А на следующий день мы подняли парус, и смеялись, и пили вино, и мчались по винноцветному морю к нашей первой якорной стоянке: цветущему острову, обильному козами, забранному в каменную раму прибрежных утесов. Эгист не переставал эдак по-дружески издеваться надо мной и тогда, когда мы сгрузили на берег девять больших амфор: местные красотки, заявил он, суть существа очень пугливые, но любопытные, и если к берегу пристанет корабль, они обязательно прибегут посмотреть на чужаков издалека, из лесу; проворные, как нимфы, они ткут прекрасные ковры с изысканными рисунками и меняют их на вино, поскольку виноград на острове не растет; но уж такие они робкие, что даже близко не подойдут, пока чужаки не снимутся с якоря: и вот тогда они выбираются из своих убежищ и уносят амфоры, оставив взамен достойное количество собственной продукции. Если найдется человек, достаточно сообразительный, чтобы поймать одну из них, пленница с готовностью купит себе свободу и заплатит любовью; но ловить их — все равно, что ловить радугу или плеск морской волны. Предложение у него было такое: спрятаться на пляже, окружив себя со всех сторон амфорами с вином, команде дать приказ отойти от берега, как только девчонки подойдут, поймать себе по одной и насладиться выкупом. А еще того лучше, я мог бы успокоить и привлечь их музыкой, которой, как ему говорили, в здешних местах отродясь не слышали.

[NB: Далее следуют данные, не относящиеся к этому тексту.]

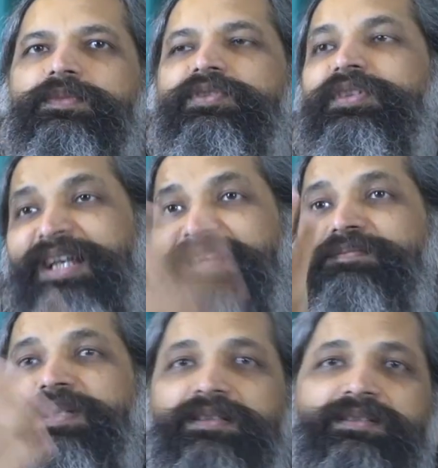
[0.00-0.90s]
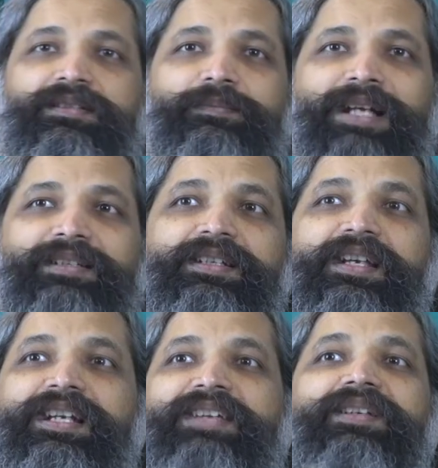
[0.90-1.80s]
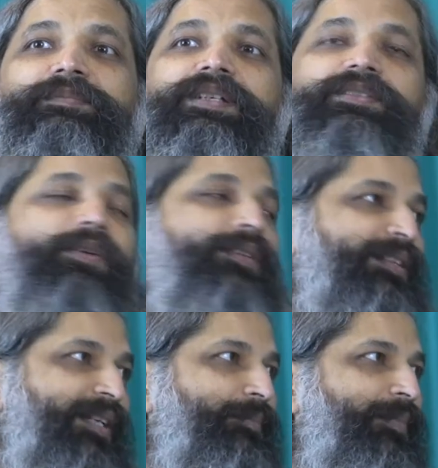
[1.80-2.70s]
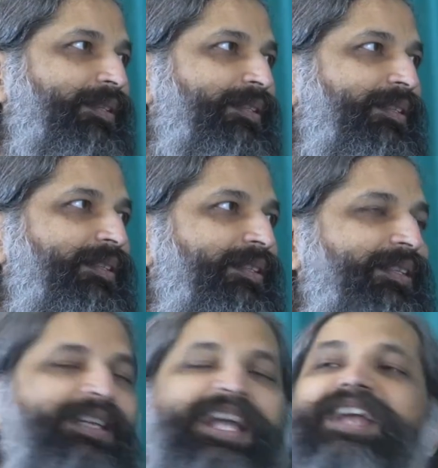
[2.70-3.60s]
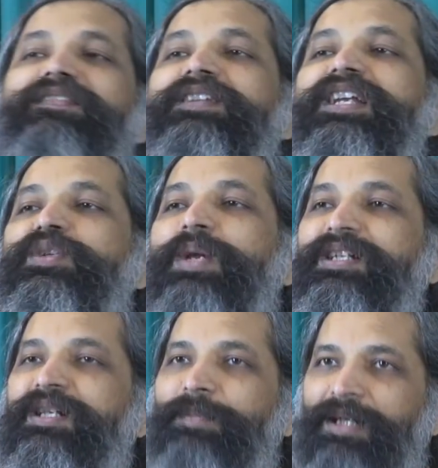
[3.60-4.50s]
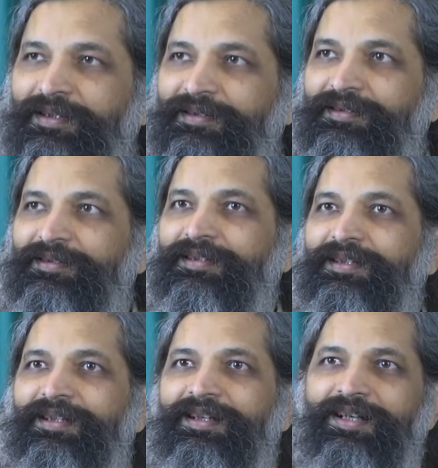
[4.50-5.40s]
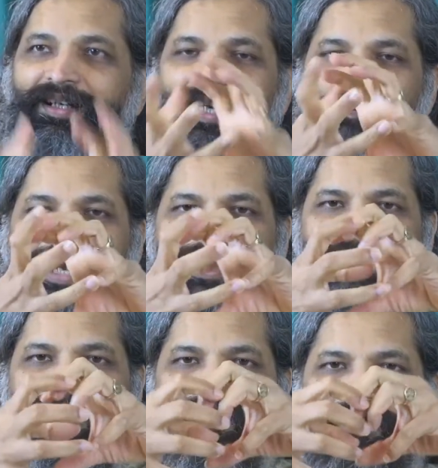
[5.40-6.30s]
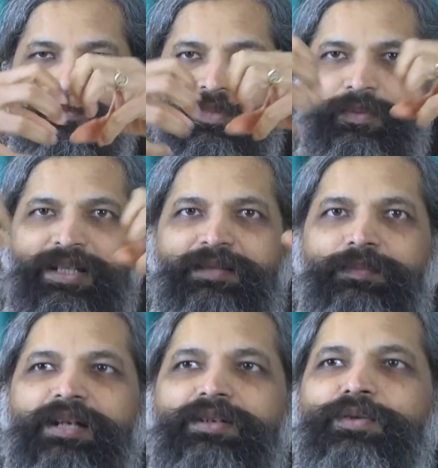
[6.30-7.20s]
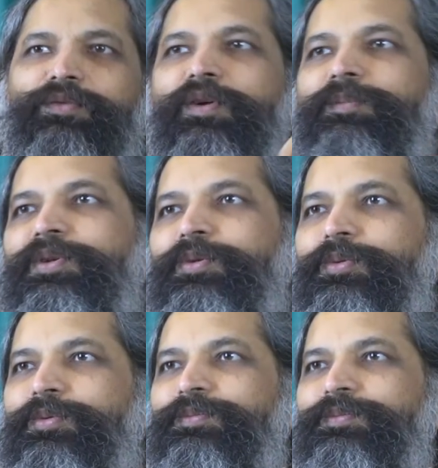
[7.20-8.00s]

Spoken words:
So they give birth. Bacteria are giving birth all the time. Every 20 minutes, a bacterium will split to form two.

«Если, конечно, ты не боишься, что я нарочно все это выдумал, чтобы тебя обмануть, — с усмешкой добавил он. — Эким идиотом ты будешь выглядеть, если схватишь за руку старенького винного торговца или останешься, как дурак, изнывать от нетерпения и страсти, пока я подниму парус и отправлюсь назад в Микены!»

Он спровоцировал меня поверить в собственную честность; спровоцировал на то, чтоб я поддался этой роскошной и нелепой грезе. Ах, он играл на мне, как мастер-кифаред играет на своем инструменте, с беззаботной легкостью, с безупречным искусством.

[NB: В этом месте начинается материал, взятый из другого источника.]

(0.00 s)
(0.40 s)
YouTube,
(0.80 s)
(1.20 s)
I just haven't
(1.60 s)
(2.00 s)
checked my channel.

«Весь наш сраный мир — одна сплошная провокация! — сказал он, взяв меня под локоть, когда мы устанавливали амфоры в кружок; он рисковал профессионально. — Те осторожные ребята, которые никогда не идут на риск, в дураках не остаются, но зато и жизнь им не в кайф!» Подумать только, говорил он, насколько мала вероятность того, что все им сказанное окажется правдой; только представить, насколько унизительнее будет оказаться жертвой даже не столько обмана, сколько моей же собственной невероятной доверчивости; насколько более горьким сделается мое одиночество от сознания того, что они втроем с Меропой и Клитемнестрой не только блудят, где и как только могут, по всему дворцу, но и потешаются над моей простотой, как они, собственно, и делали все это время — до спазмов, до боли в боках. «А с другой стороны, — яростно выкрикнул он и сжал мне плечо, — представь, какого наслаждения ты сам себя лишишь, если все, что я тебе наговорил, окажется правдой, а ты поосторожничаешь и не поверишь! Юные красавицы, Менестрель, робкие, под стать тебе, и сладкие, как юношеский сон! Разве не за этим мы сюда приехали? Дюжина за дюжиной Мероп, только успевай хватать! О, боги, каким прекрасным станет мир, если только ты осмелишься наложить на него руку! И что за славный нынче день!»

По крайней мере, в последнем его замечании усомниться было трудно: еще ни разу в жизни я не видел такого роскошного утра, великолепного пляжа, изумительного моря! Голова моя раскалывалась от нерешительности; заскорузлые матросы скалились у шлюпки, оперевшись на весла. Жизнь была как океан и билась изобилием возможностей: чрезмерные риски! чрезмерные радости! Я стоял, ошеломленный, не способный сделать выбор; Эгист выхватил у меня лиру и с размаху шваркнул по спине — я растянулся между амфор, а он прыгнул в лодку. Я остался лежать где упал, in medias res[55], и плакал от облегчения, что падение мое наконец-то свершилось; моряки с хриплым хохотом налегли на весла, и сам этот гогот звучал мне как музыка.